Why your ‘Core’ isn’t weak

By Coach Josh Workout Comments Off on Why your ‘Core’ isn’t weak

Here’s why you should stop referring to your core as ‘weak’.

If you asked me to throw a baseball with my left hand, you would see a pitiful movement followed by zero distance on my throw. Are the muscles of my left-arm weak? As my fellow arm-wrestlers can attest, my left is comparatively much stronger than my right. However, it IS less coordinated when attempting complicated movements. Less capable of holding tension through dynamic patterns.

 

My left arm is ‘shredded’, but can’t throw. Similarly, core strength is not ‘shredded abs’, but is instead about navigating ranges of motion with resulting power output.

 

Core strength is something you demonstrate and express when you control your body through compound movements.  This is a practice of muscle memory and repetition.
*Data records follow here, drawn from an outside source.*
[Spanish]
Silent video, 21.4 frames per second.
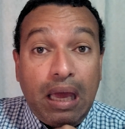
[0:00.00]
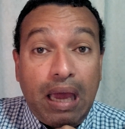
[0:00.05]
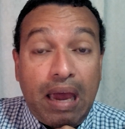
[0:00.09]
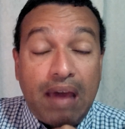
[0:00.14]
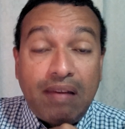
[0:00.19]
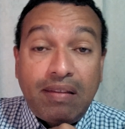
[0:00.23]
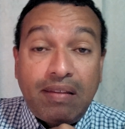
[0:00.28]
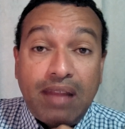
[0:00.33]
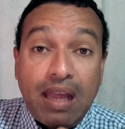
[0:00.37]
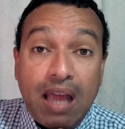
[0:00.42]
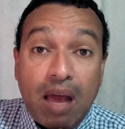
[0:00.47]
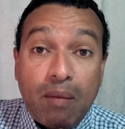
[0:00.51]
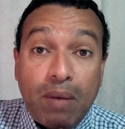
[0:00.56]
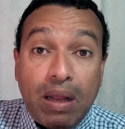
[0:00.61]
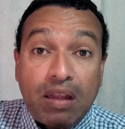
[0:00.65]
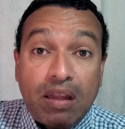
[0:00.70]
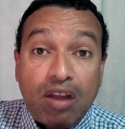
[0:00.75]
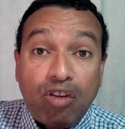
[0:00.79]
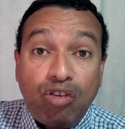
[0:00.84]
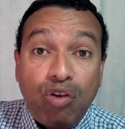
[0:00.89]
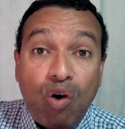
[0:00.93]
esta
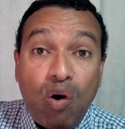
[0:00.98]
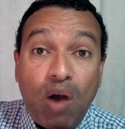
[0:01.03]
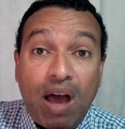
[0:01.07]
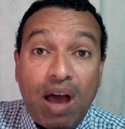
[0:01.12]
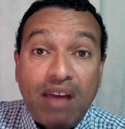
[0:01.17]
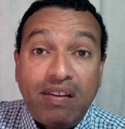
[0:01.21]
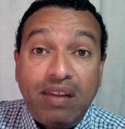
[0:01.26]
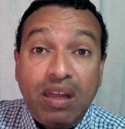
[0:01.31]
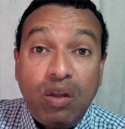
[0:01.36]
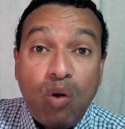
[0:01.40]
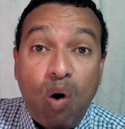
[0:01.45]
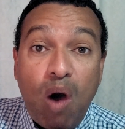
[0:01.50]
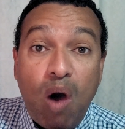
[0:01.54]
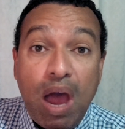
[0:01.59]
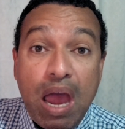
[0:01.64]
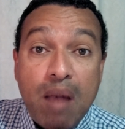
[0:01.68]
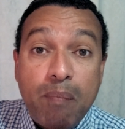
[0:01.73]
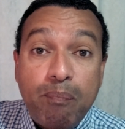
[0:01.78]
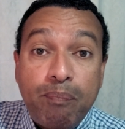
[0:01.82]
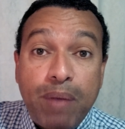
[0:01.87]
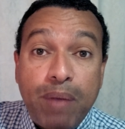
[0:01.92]
inhabilitación ha sido
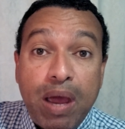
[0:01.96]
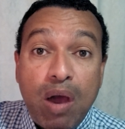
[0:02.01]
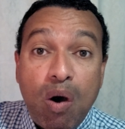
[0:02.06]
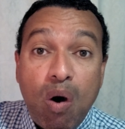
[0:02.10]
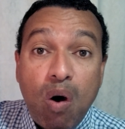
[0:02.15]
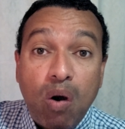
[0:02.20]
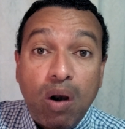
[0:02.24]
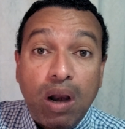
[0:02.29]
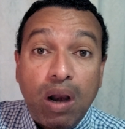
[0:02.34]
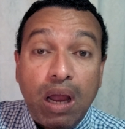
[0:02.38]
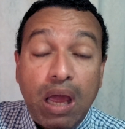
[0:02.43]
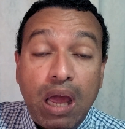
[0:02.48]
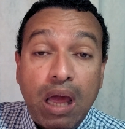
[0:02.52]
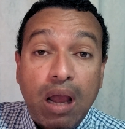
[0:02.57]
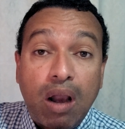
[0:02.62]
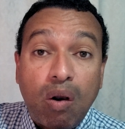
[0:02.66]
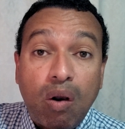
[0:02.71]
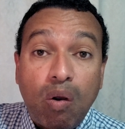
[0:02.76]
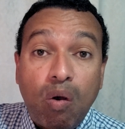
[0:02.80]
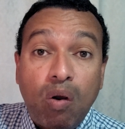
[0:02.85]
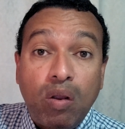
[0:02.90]
el peor
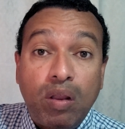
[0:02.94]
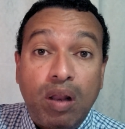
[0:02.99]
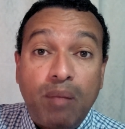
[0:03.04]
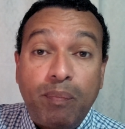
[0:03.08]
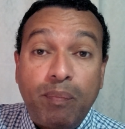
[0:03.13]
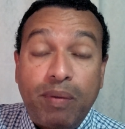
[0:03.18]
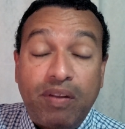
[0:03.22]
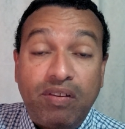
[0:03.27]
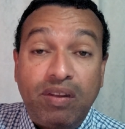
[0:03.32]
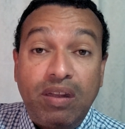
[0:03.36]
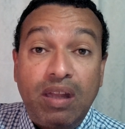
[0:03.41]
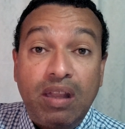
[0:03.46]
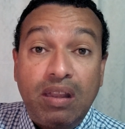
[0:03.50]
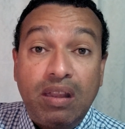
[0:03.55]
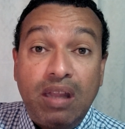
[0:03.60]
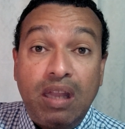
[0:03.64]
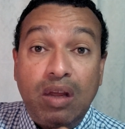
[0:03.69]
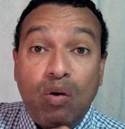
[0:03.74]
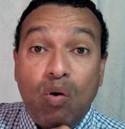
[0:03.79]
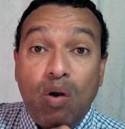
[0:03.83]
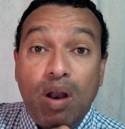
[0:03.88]
error del
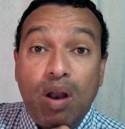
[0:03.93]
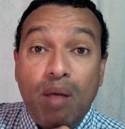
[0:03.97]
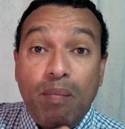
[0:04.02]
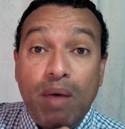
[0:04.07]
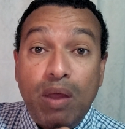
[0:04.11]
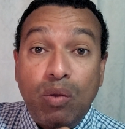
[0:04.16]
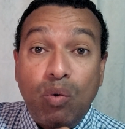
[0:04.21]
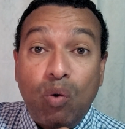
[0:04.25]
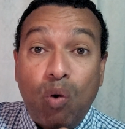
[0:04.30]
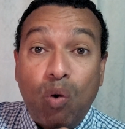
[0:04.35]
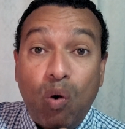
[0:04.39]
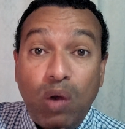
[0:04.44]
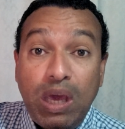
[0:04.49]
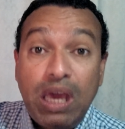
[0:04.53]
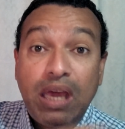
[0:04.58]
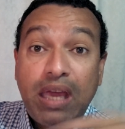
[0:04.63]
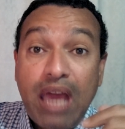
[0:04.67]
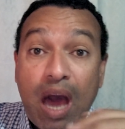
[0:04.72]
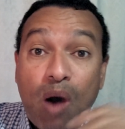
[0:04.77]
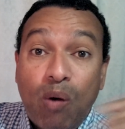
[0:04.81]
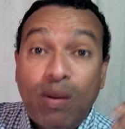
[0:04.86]
presidente Nicolás Maduro.
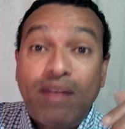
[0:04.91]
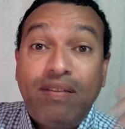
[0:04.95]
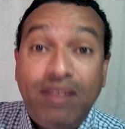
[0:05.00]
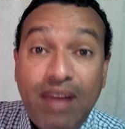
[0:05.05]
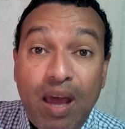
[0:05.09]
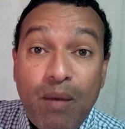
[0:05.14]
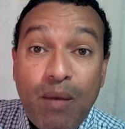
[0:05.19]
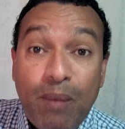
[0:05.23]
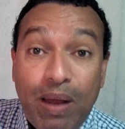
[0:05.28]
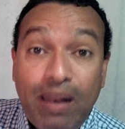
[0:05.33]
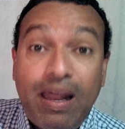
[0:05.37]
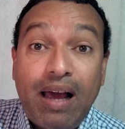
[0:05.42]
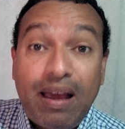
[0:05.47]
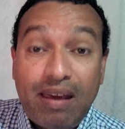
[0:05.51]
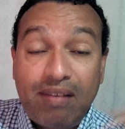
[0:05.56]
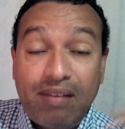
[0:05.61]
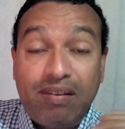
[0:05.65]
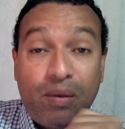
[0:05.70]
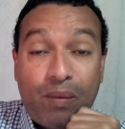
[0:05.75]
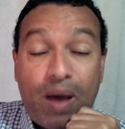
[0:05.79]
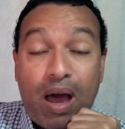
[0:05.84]
Y que ahora sí es verdad
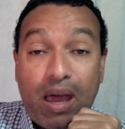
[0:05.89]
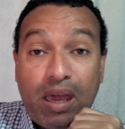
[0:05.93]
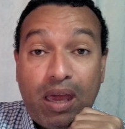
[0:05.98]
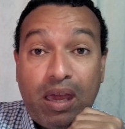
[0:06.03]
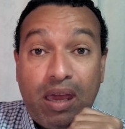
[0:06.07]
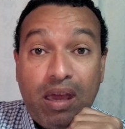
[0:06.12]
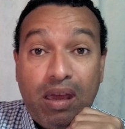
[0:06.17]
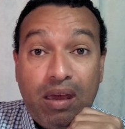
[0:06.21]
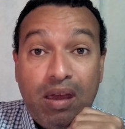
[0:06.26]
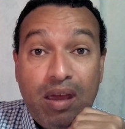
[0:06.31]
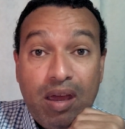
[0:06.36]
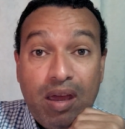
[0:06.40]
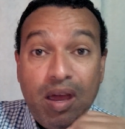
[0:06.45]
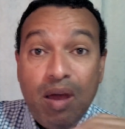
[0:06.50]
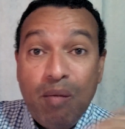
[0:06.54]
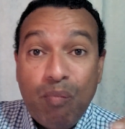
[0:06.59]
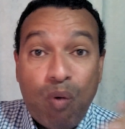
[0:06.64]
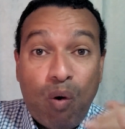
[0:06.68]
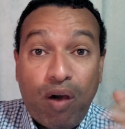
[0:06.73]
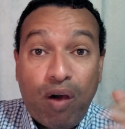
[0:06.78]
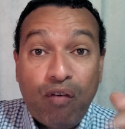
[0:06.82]
que se va ahí,
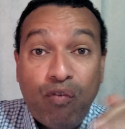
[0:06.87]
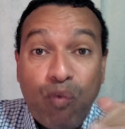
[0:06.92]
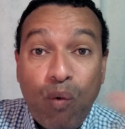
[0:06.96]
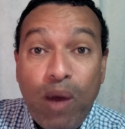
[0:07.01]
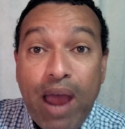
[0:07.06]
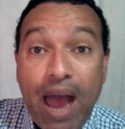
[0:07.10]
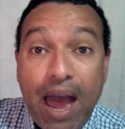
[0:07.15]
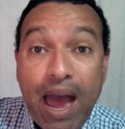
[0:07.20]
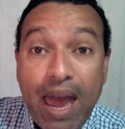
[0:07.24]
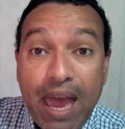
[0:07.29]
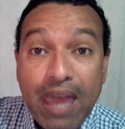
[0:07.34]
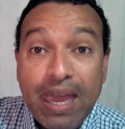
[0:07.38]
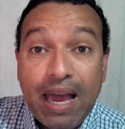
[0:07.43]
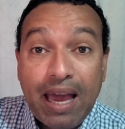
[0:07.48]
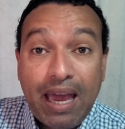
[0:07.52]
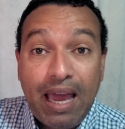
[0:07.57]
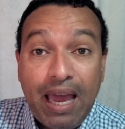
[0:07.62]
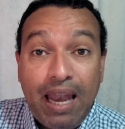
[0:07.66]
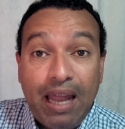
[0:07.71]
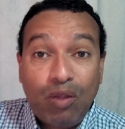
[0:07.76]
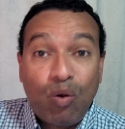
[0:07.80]
porque fue a
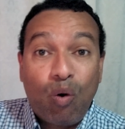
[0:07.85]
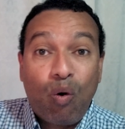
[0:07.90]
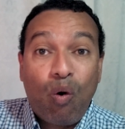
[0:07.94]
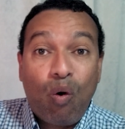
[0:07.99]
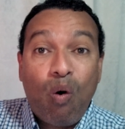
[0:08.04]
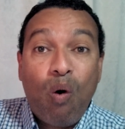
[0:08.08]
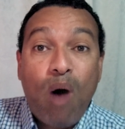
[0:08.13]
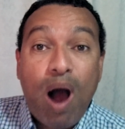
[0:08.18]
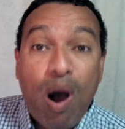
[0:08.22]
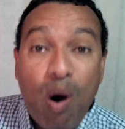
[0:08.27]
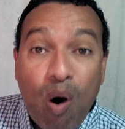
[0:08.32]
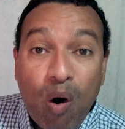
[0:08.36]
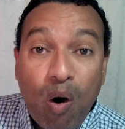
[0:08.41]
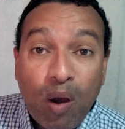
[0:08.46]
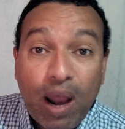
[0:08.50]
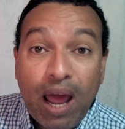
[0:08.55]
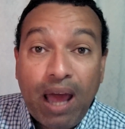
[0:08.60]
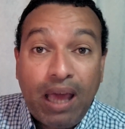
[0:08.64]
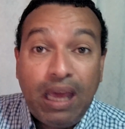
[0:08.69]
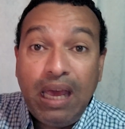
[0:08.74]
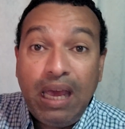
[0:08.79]
ella que le tocó
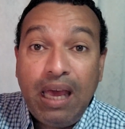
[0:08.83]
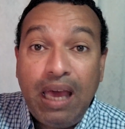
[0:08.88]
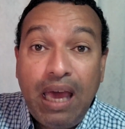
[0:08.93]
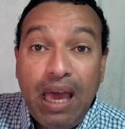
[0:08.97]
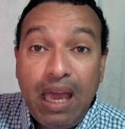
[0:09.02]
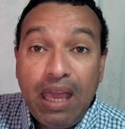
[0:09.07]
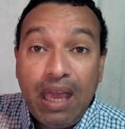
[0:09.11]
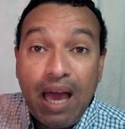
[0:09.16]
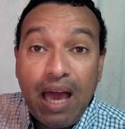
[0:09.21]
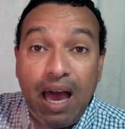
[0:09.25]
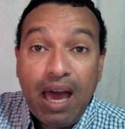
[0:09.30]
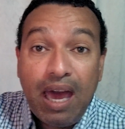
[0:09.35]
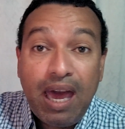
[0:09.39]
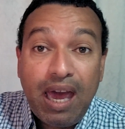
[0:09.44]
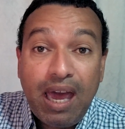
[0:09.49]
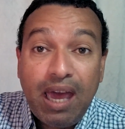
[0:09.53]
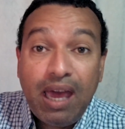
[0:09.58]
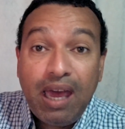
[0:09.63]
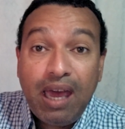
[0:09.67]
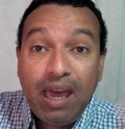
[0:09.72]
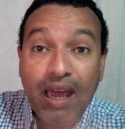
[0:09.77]
ahora y que ella
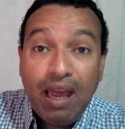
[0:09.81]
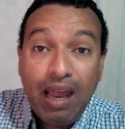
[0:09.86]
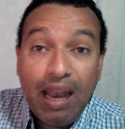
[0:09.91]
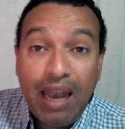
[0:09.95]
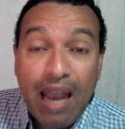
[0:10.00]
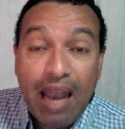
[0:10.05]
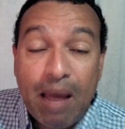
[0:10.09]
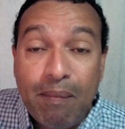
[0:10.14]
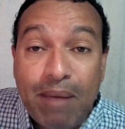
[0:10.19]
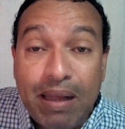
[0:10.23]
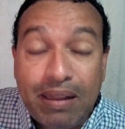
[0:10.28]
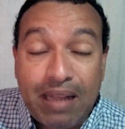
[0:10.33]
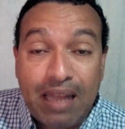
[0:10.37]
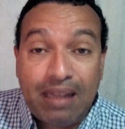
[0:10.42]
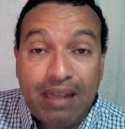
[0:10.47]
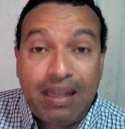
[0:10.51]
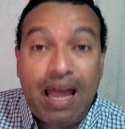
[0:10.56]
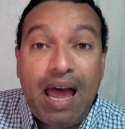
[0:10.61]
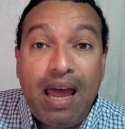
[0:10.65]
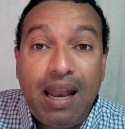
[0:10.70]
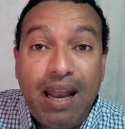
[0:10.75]
es la
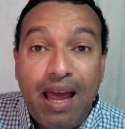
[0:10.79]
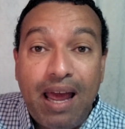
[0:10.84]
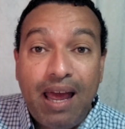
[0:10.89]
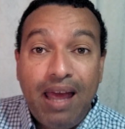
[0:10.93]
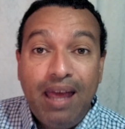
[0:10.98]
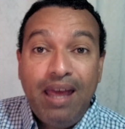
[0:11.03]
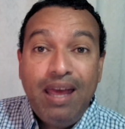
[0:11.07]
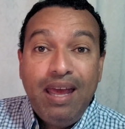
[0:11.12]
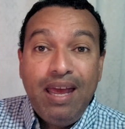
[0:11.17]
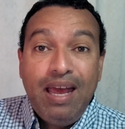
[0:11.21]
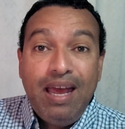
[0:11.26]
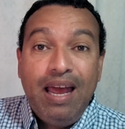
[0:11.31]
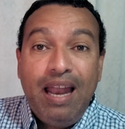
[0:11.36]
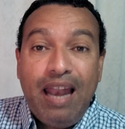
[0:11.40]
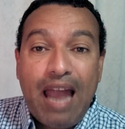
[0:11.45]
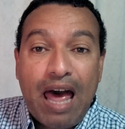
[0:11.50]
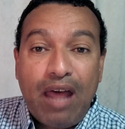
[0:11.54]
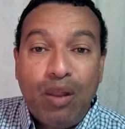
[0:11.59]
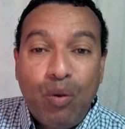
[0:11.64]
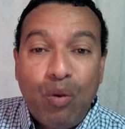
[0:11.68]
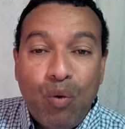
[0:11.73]
matatana,
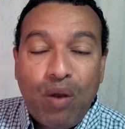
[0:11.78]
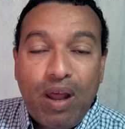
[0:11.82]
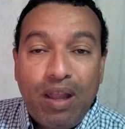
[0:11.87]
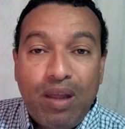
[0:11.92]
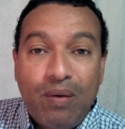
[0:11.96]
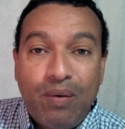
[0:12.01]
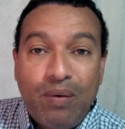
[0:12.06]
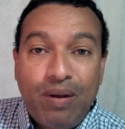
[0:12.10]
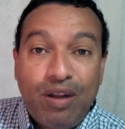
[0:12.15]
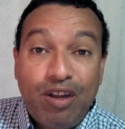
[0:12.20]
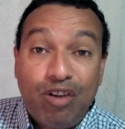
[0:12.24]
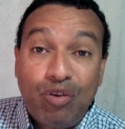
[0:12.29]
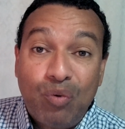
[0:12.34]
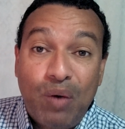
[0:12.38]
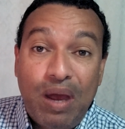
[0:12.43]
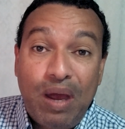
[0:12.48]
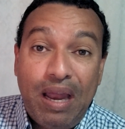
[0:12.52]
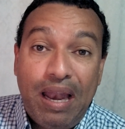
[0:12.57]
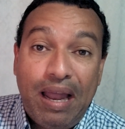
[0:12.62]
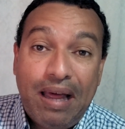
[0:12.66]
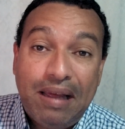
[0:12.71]
la dura de
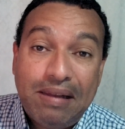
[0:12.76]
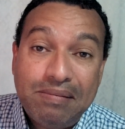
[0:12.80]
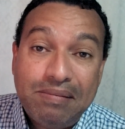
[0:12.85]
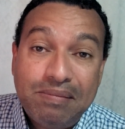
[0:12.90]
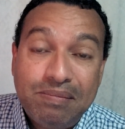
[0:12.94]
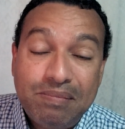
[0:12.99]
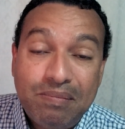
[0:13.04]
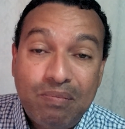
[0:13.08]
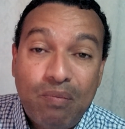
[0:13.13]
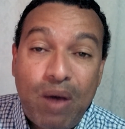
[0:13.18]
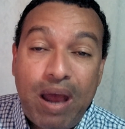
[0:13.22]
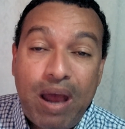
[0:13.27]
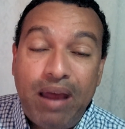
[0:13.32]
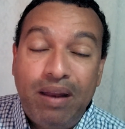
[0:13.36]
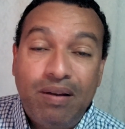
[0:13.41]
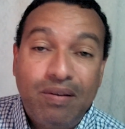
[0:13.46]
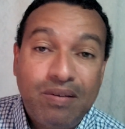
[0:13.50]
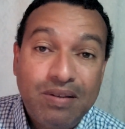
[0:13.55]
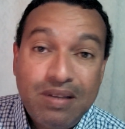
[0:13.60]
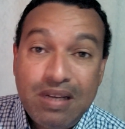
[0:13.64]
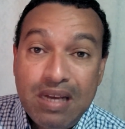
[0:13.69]
Venezuela.
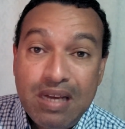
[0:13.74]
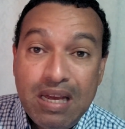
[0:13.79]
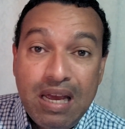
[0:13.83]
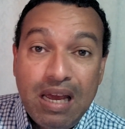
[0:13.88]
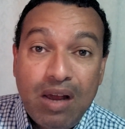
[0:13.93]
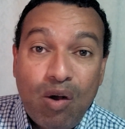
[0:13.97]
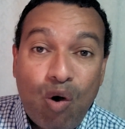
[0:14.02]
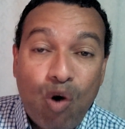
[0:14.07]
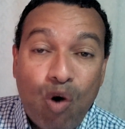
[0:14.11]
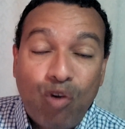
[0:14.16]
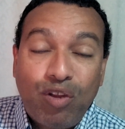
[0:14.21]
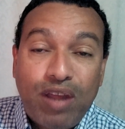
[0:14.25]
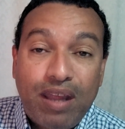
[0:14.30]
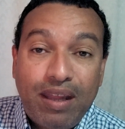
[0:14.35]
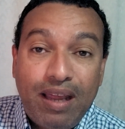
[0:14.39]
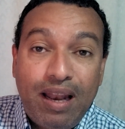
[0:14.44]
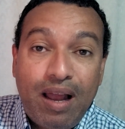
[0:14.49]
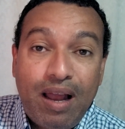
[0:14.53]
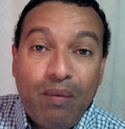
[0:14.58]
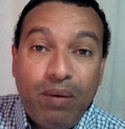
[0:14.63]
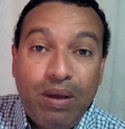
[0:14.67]
Bueno, cosa
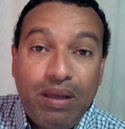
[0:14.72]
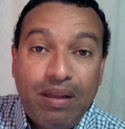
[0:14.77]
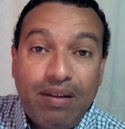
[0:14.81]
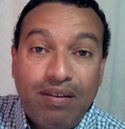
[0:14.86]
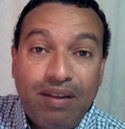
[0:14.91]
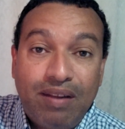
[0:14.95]
de la vida,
You become more skilled over time. As you become more familiar and comfortable with those positions, you are able to demonstrate strength.

 

Why do we feel like it’s a weakness?

 

My theory is that many movements you perform throughout the day rely on the resting tone of your muscles. ‘Resting tone’ being the amount of engagement you hold through your central musculature. Either without thinking about it, through force of habit, or through your choice of posture. When sitting at a desk for example, I would guess you hold engagement through your fingers and wrists (for typing), as well as through the neck and shoulders. Holding the head upright and focusing vision takes work dammit! Unfortunately, the sitting posture doesn’t necessitate abdominal tone or glute engagement.

 

The good news is that we do CrossFit. In our CrossFit classes, we frequently refer to the ‘midline’. This line -the midline- can be drawn through the integration of the pelvis and the spine, and this line is profoundly important to functional movement. We hold weight above our heads, we lift weight off the ground, and we squat up and down. These activities demand engagement and control around the midline. We practice posture, breathing and bracing, and feeling our muscles into engagement before moving the weight.

 

It never gets easier, you only get stronger.